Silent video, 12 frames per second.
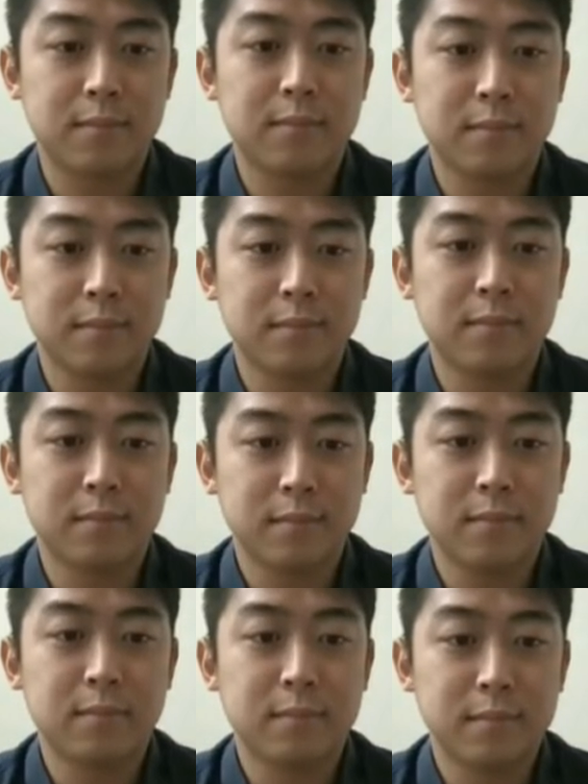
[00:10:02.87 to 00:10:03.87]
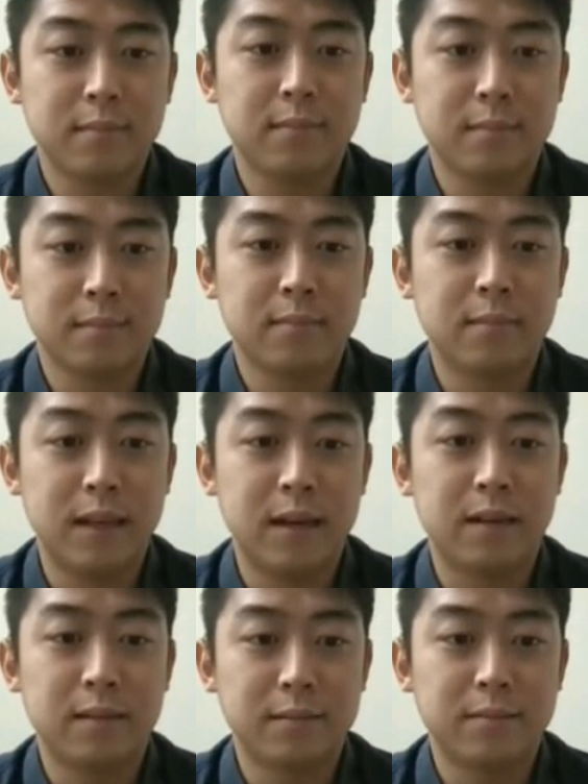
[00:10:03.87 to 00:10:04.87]

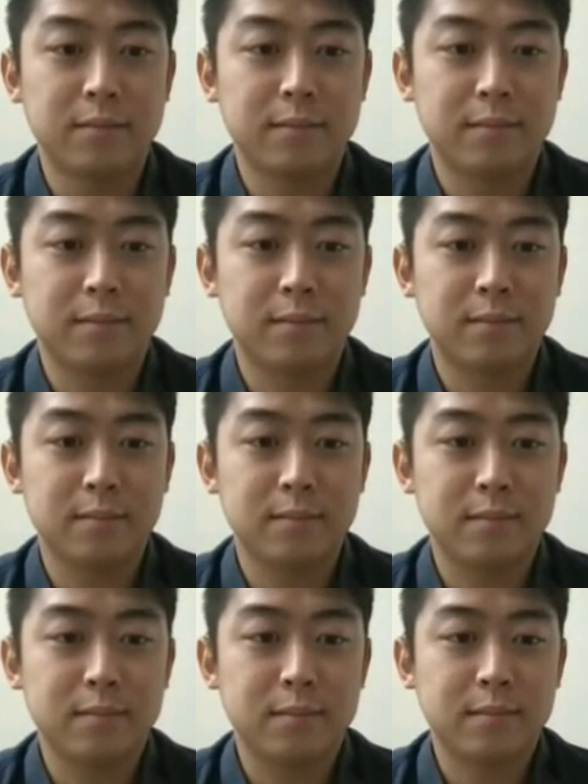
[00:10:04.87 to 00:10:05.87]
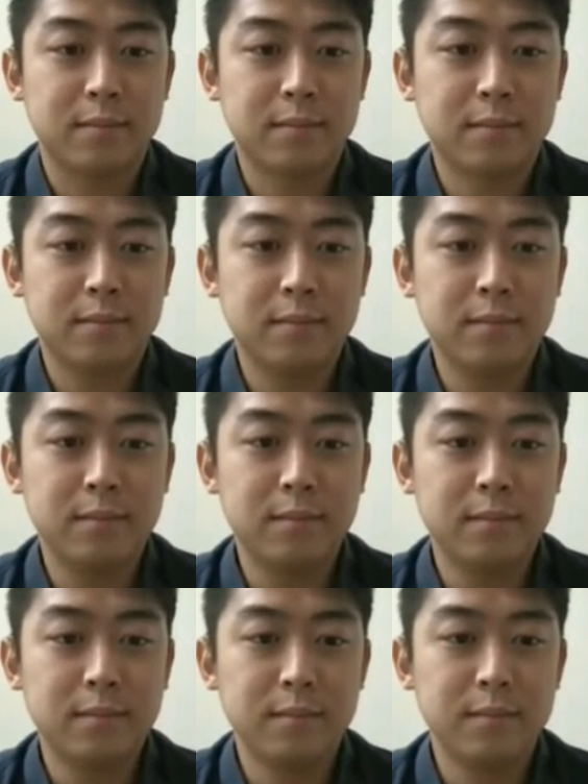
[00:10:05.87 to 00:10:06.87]

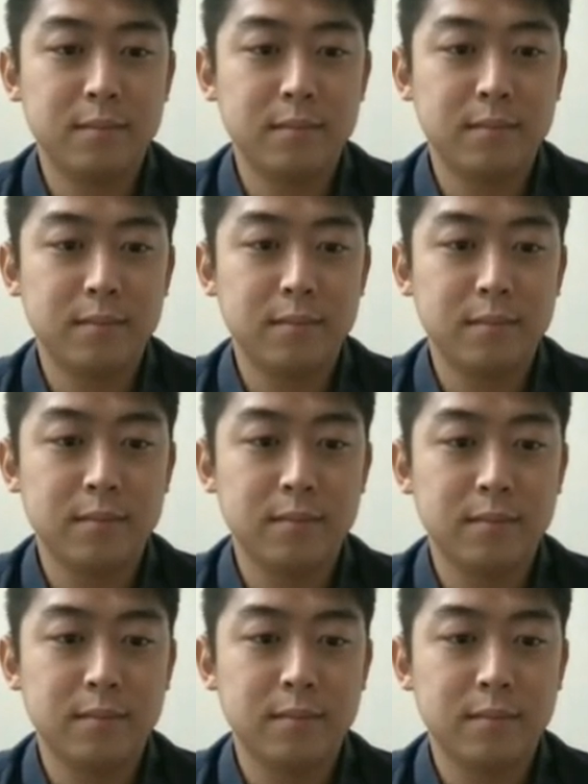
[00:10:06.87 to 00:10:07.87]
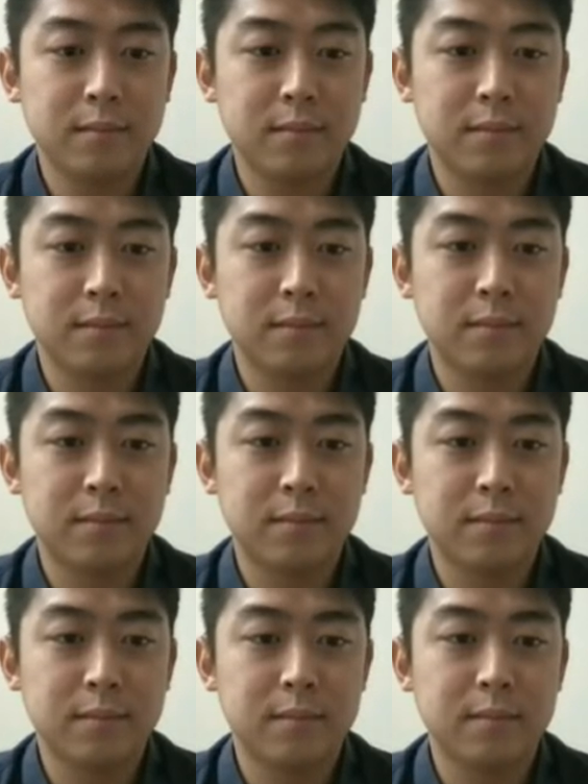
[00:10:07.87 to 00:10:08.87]

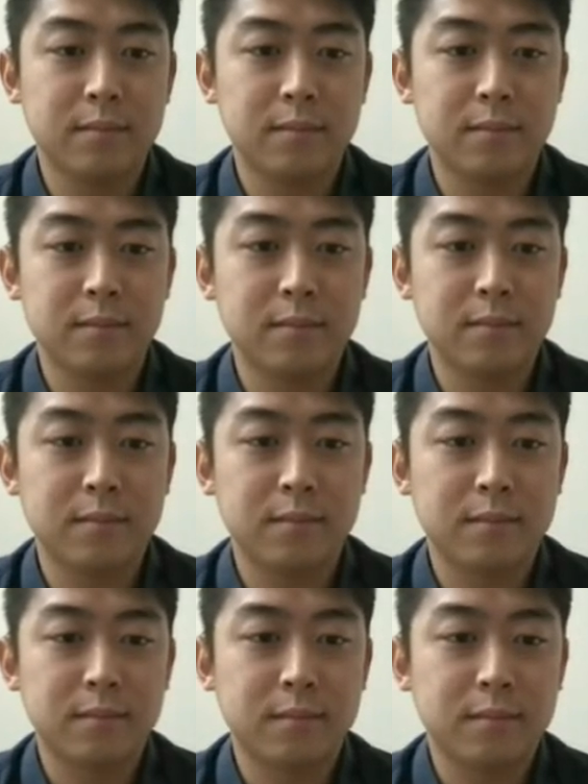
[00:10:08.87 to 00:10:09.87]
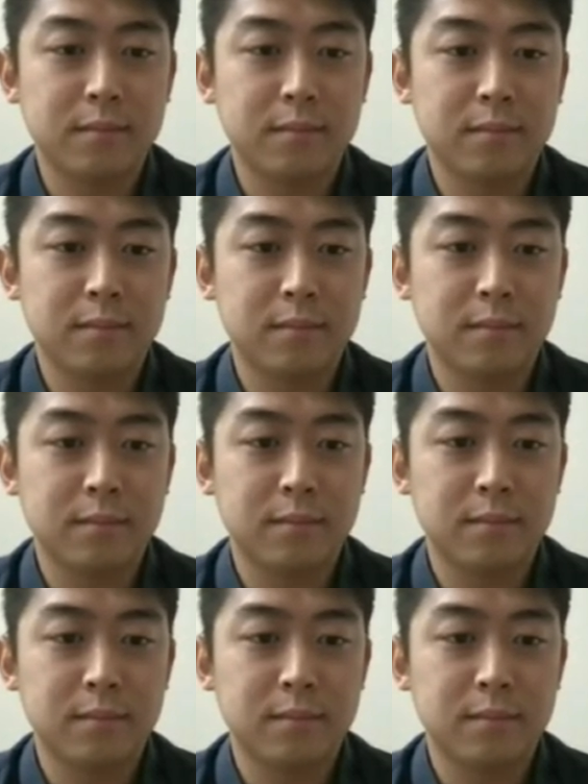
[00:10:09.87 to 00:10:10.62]
(not speaking)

++++++++++

EXERCISE OBJECTIVE.
I'd like every record above written out again exactly, without the pictures.

ANSWER.
Silent video, 12 frames per second.
[00:10:02.87 to 00:10:03.87]
[00:10:03.87 to 00:10:04.87]

[00:10:04.87 to 00:10:05.87]
[00:10:05.87 to 00:10:06.87]

[00:10:06.87 to 00:10:07.87]
[00:10:07.87 to 00:10:08.87]

[00:10:08.87 to 00:10:09.87]
[00:10:09.87 to 00:10:10.62]
(not speaking)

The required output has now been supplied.